The epoch of the Julian calendar (i.e., January 1st, 45 BC) was indeed synchronized with the first new moon following the previous year's winter solstice :

It was probably the original intention of Caesar to commence the year with the shortest day. The winter solstice at Rome, in the year 46 B.C., occurred on the 24th of December of the Julian calendar. His motive for delaying the commencement for seven days longer, instead of taking the following day, was probably the desire to gratify the superstition of the Romans, by causing the first year of the reformed calendar to fall on the day of the new moon. Accordingly, it is found that the mean new moon occurred at Rome on the 1st of January, 45 B.C., at 6h. 16′ P. M. In this way alone can be explained the phrase used by Macrobius: Annum civilem Caesar, habitis ad lunam dimensionibus constitutum, edicto palam proposito publicavit. This edict is also mentioned by Plutarch where he gives the anecdote of Cicero, who, on being told by some one that the constellation Lyra would rise the next morning, observed, Yes, no doubt, in obedience to the edict.

William Smith, A Dictionary of Greek and Roman Antiquities, page 231, John Murray, London, 1875.

Upvote:14

After some reading about the early Roman Calendar, it is relevant to note that originally the calendar had only ten months and began on March, with an uncounted “winter” period after December.

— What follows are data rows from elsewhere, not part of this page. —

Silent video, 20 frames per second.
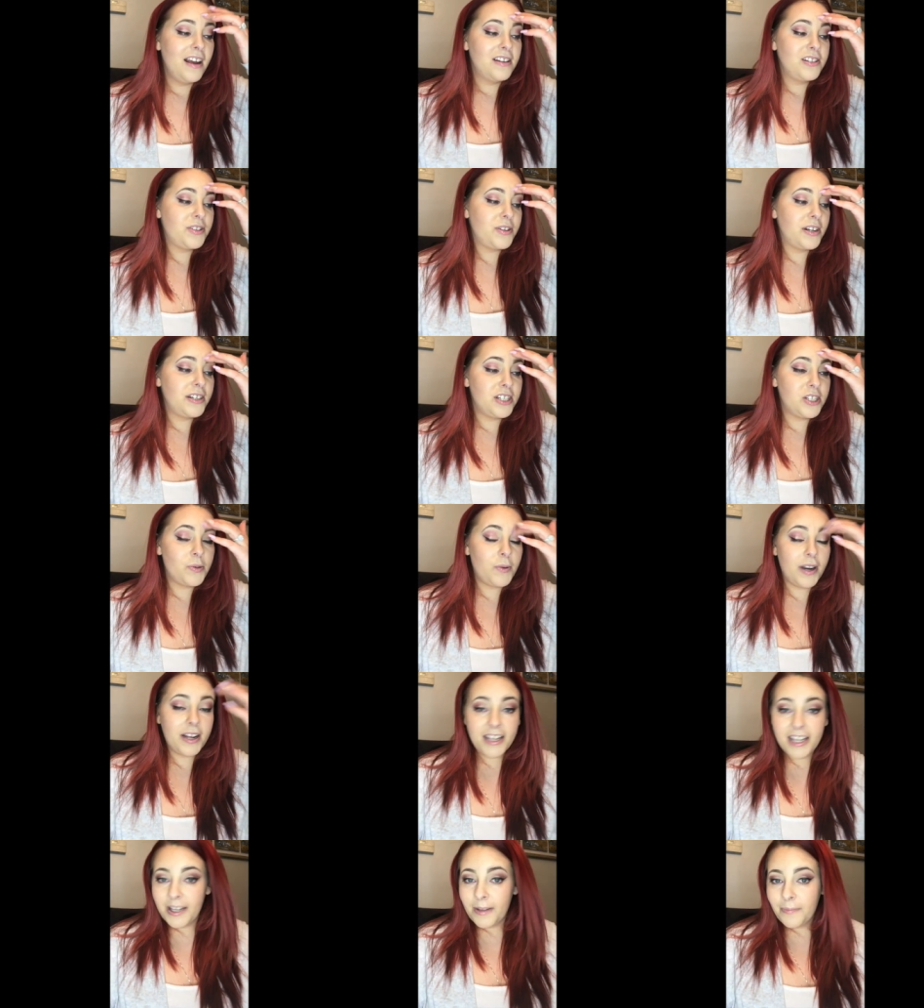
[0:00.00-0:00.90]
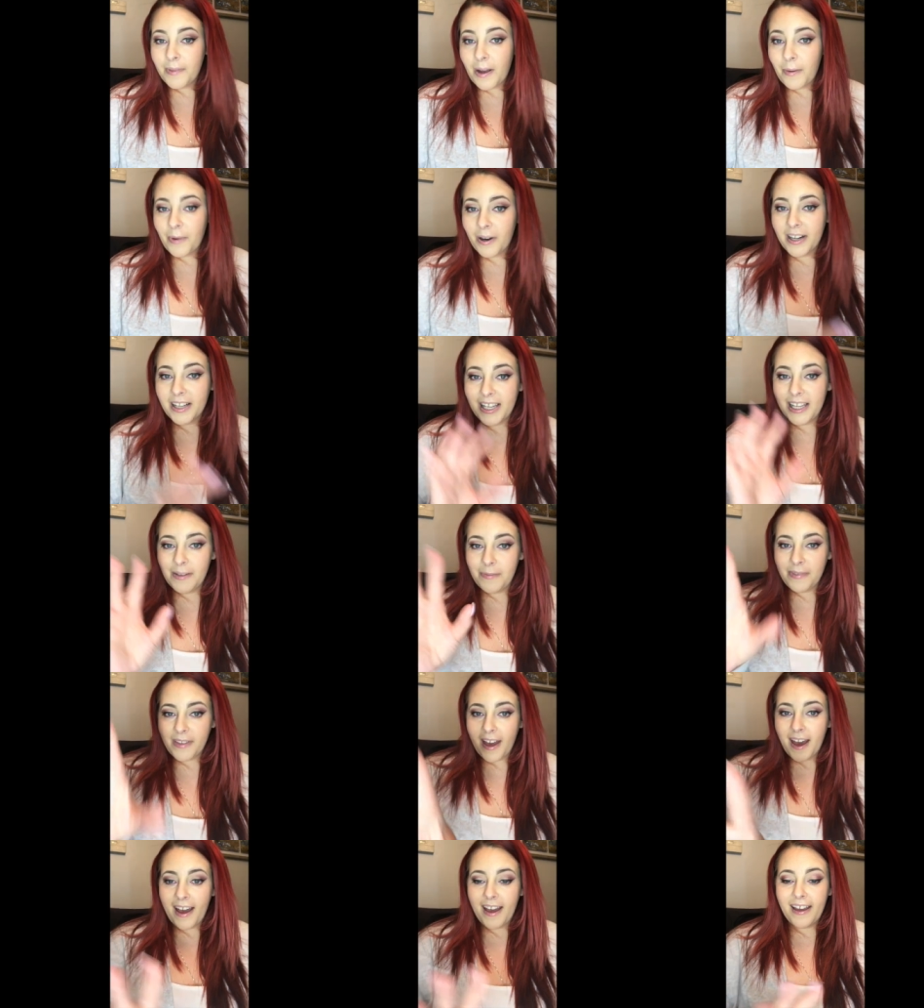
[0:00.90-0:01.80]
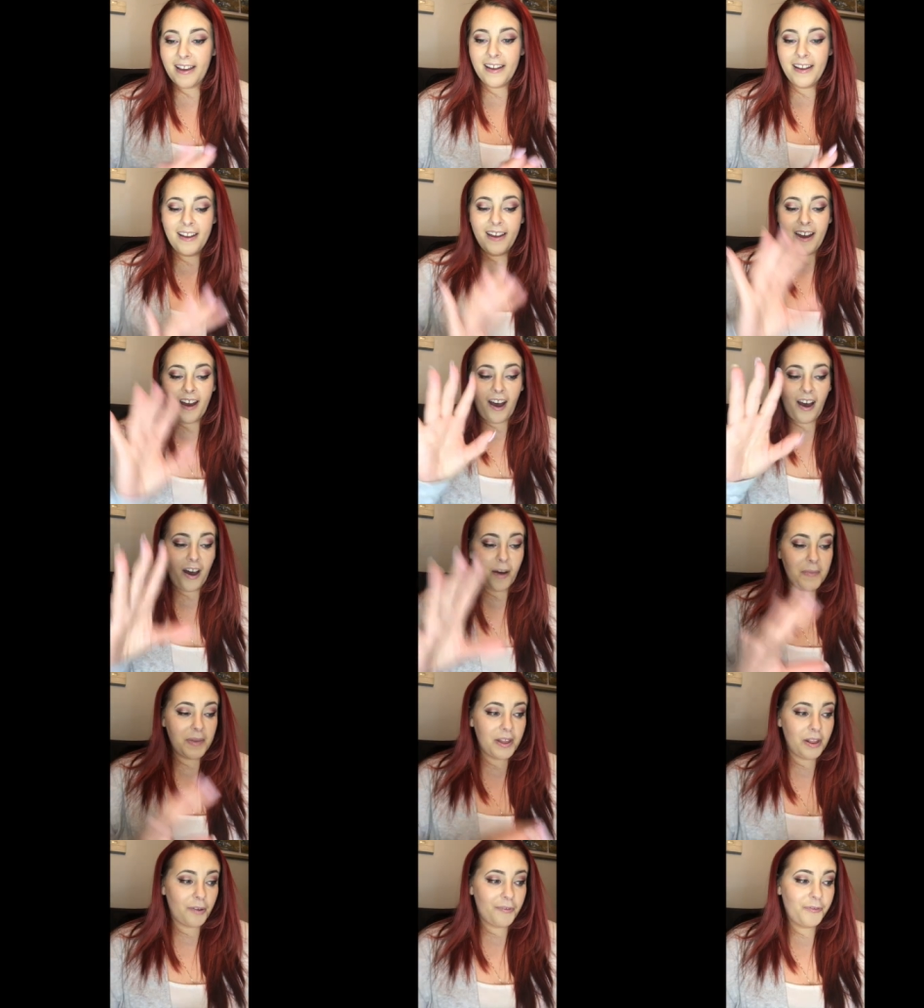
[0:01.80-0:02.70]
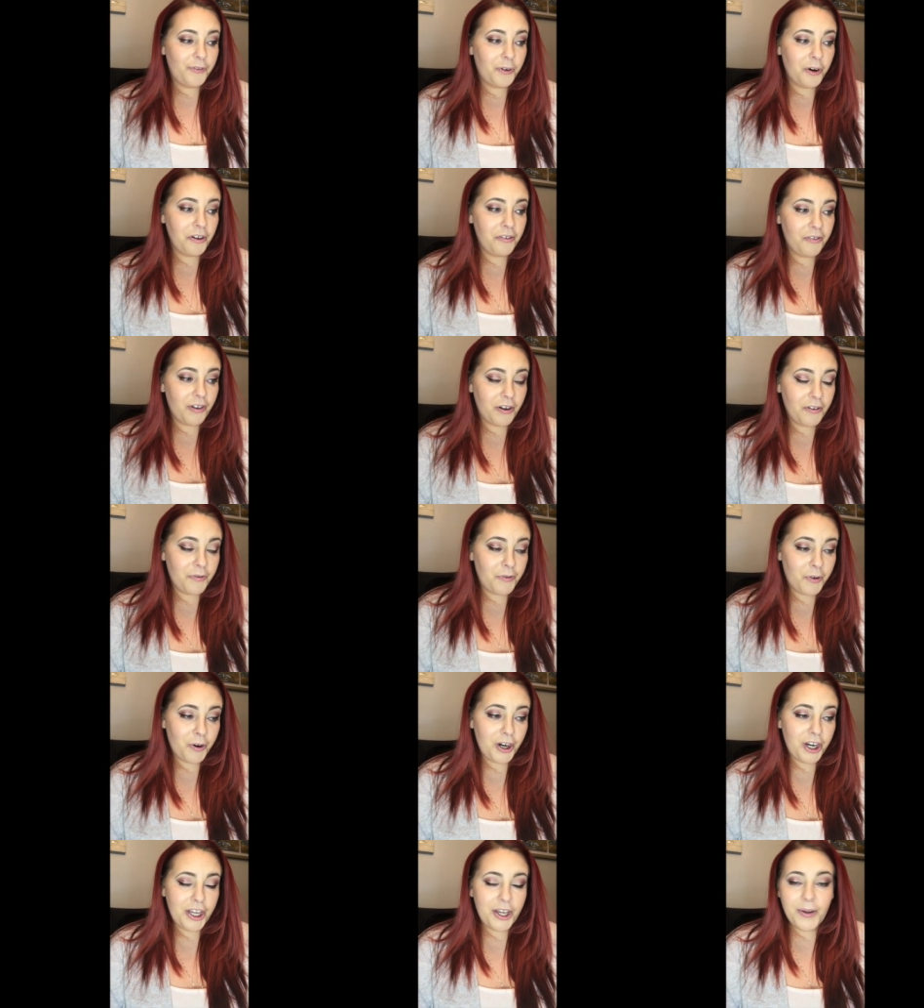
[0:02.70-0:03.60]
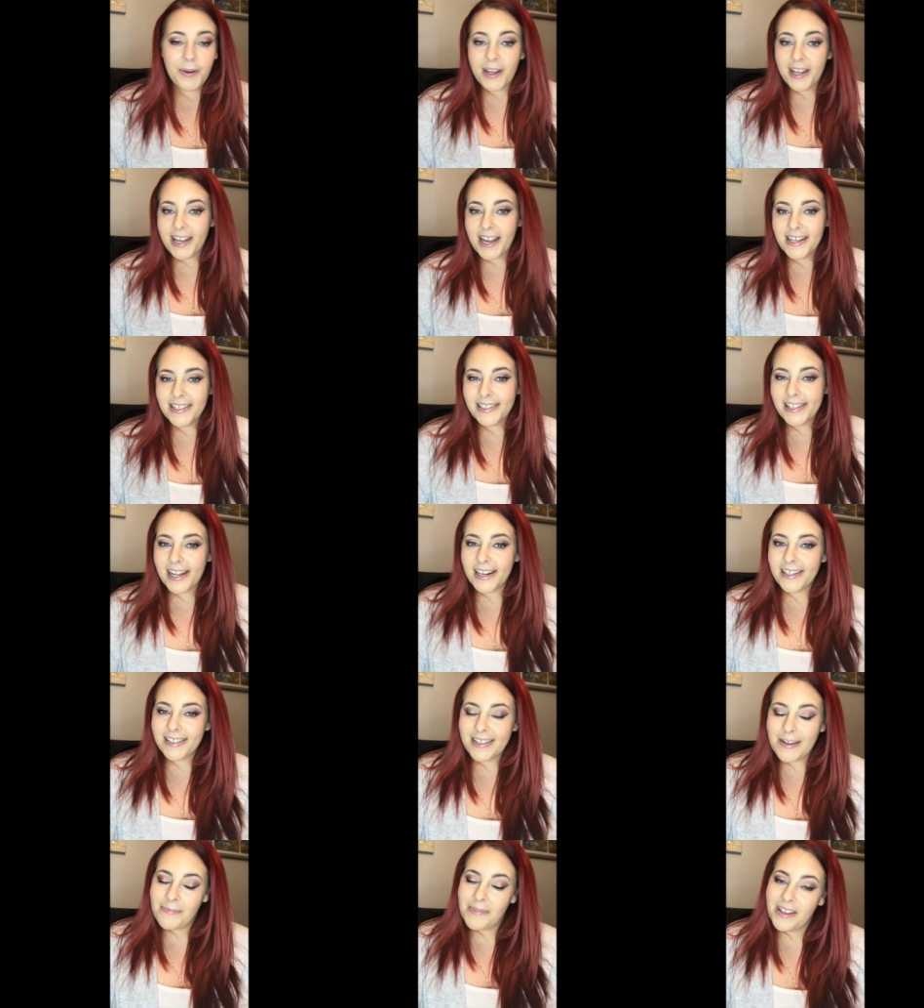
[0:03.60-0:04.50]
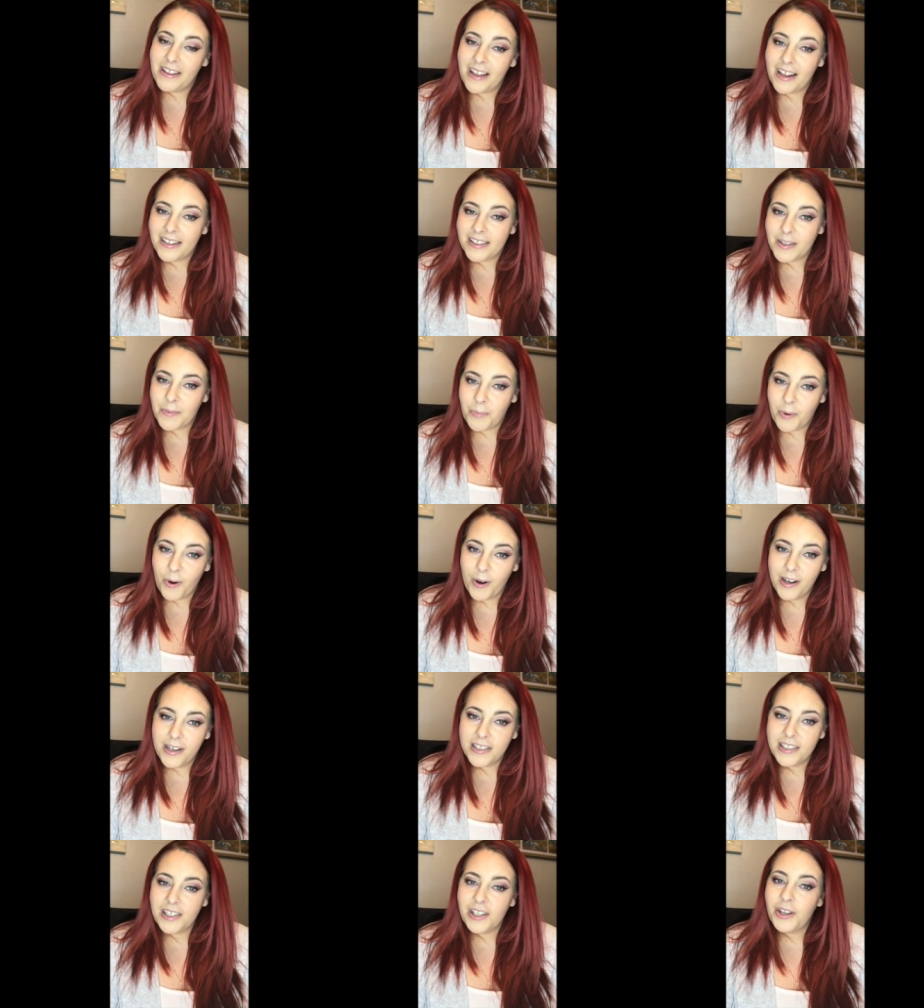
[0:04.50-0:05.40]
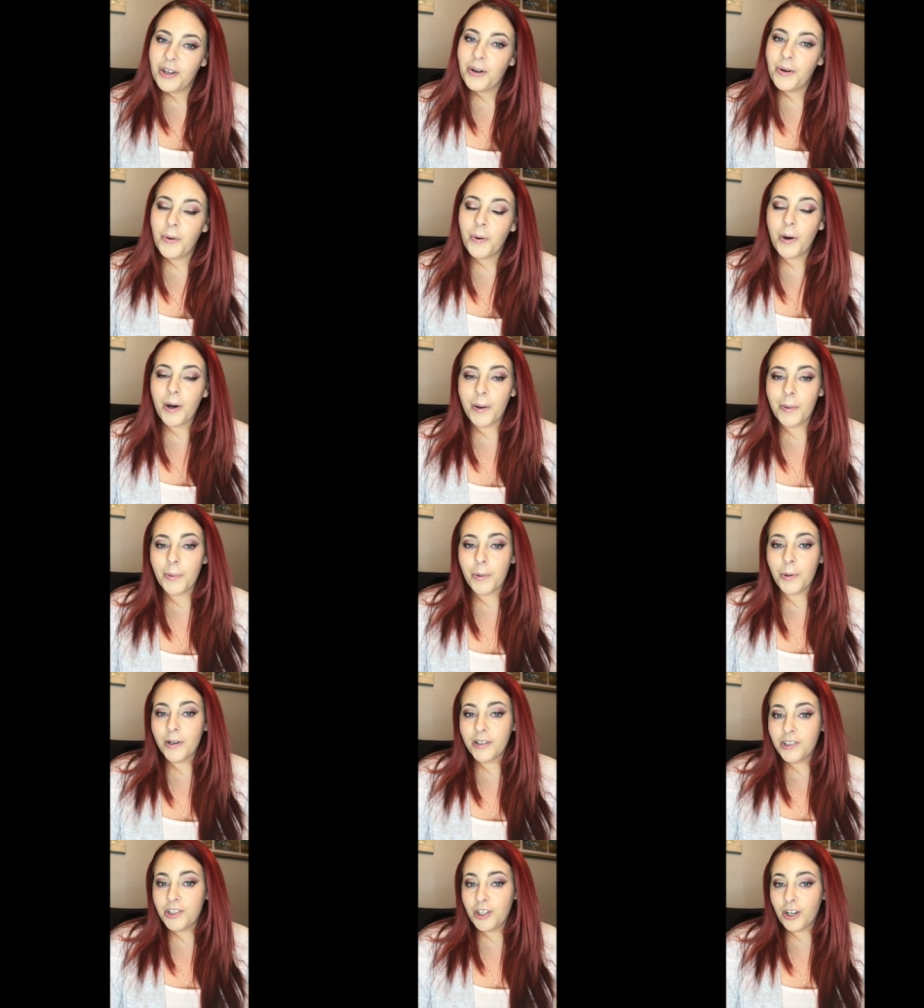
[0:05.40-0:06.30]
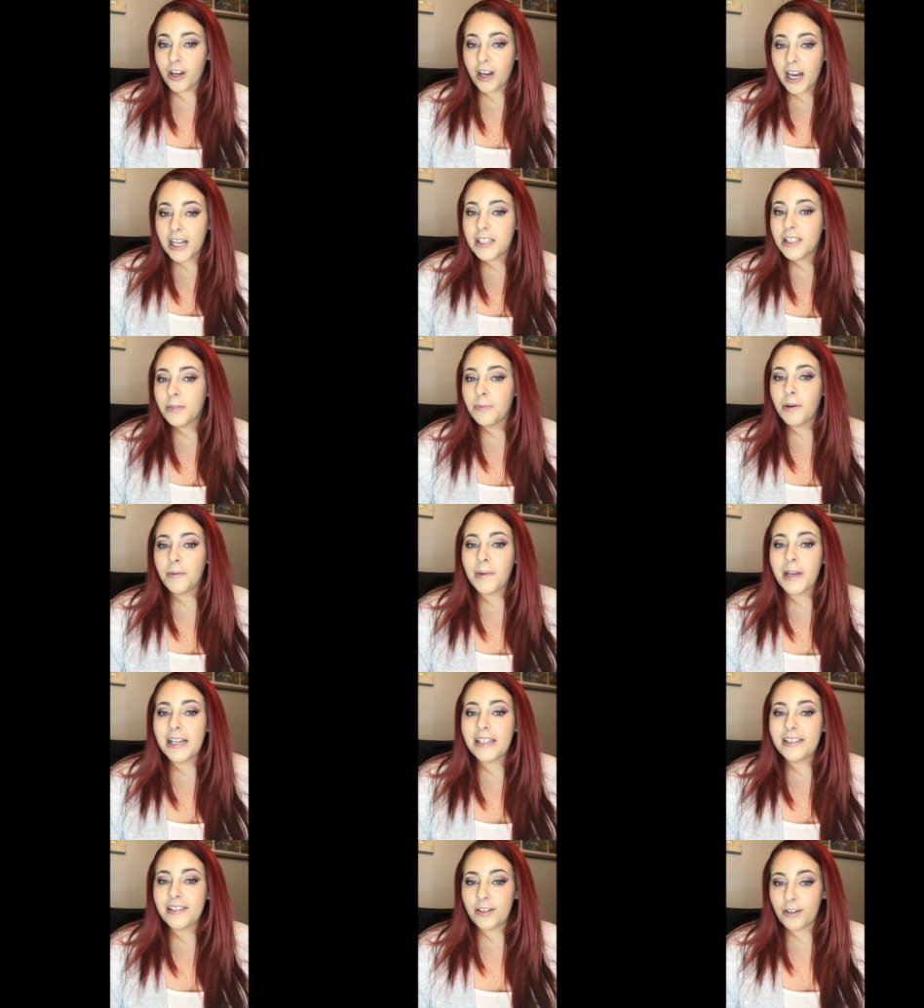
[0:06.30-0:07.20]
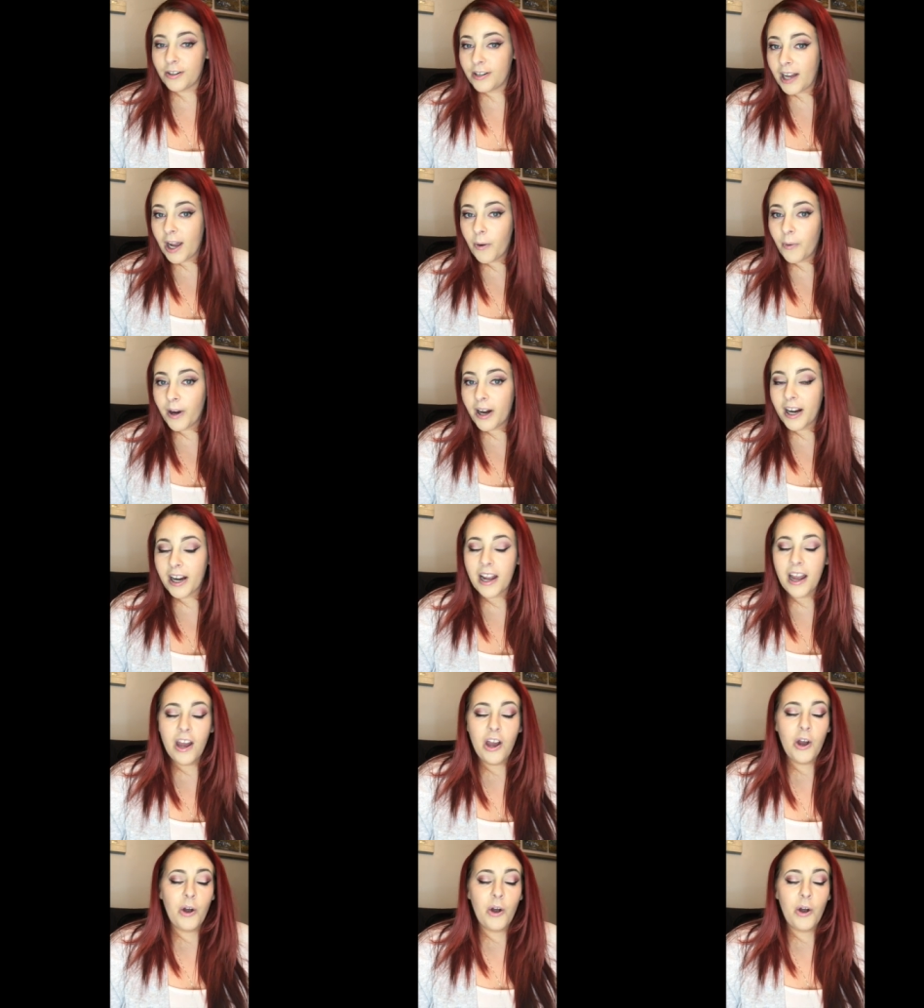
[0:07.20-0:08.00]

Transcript: So I just wanna keep, I wanna keep that um, in the forefront for you in case that is something that is important to you or important to your customer base and your network.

The number of days on each month were more or less flexible, and they usually tried to align the 15th of March, the mid of the month, with Ides, a full moon.

At the time of the ruler Numa Pompilius the months of January and February were introduced at the end of the year, but apparently the calendar became a mess while they tried to keep it both in sync with the moon and the seasons. Julius Caesar then fixed the lengths of the months and the year in order to more closely match it to the length of the tropical year, thus keeping it synchronised with the seasons, but at the expense of loosing synchronisation with the phases of the moon. He also wanted to move the “start” of the year to January, but this didn't last for long and the calendar was still considered as beginning on March.

It seems that, when introducing the new Julian Calendar, the first 15th of March was aligned to fall on a full moon (such alignment would, of course, be lost on the following years) and so that March would contain the Spring Equinox (which, due to the alignment with the tropical year, would remain true thereafter). As a side effect, all of this caused the “1st of January” to fall at some arbitrary point along Earth's orbit around the Sun.

Furthermore, even after the Julian Calendar was set and fixed, the “start of the year” has been celebrated at many different dates including: the 1st of May, 15th of March, 1st of January, 25th of December (which by then was significant because on the fixed calendar it aligned with the winter solstice and the christian Nativity), 25th of March (Annunciation), Easter, 1st of September, 1st of March, and others. It's only from the 16th and 17th century that most countries settled on celebrating (and legally establishing) the start of the year on the 1st of January.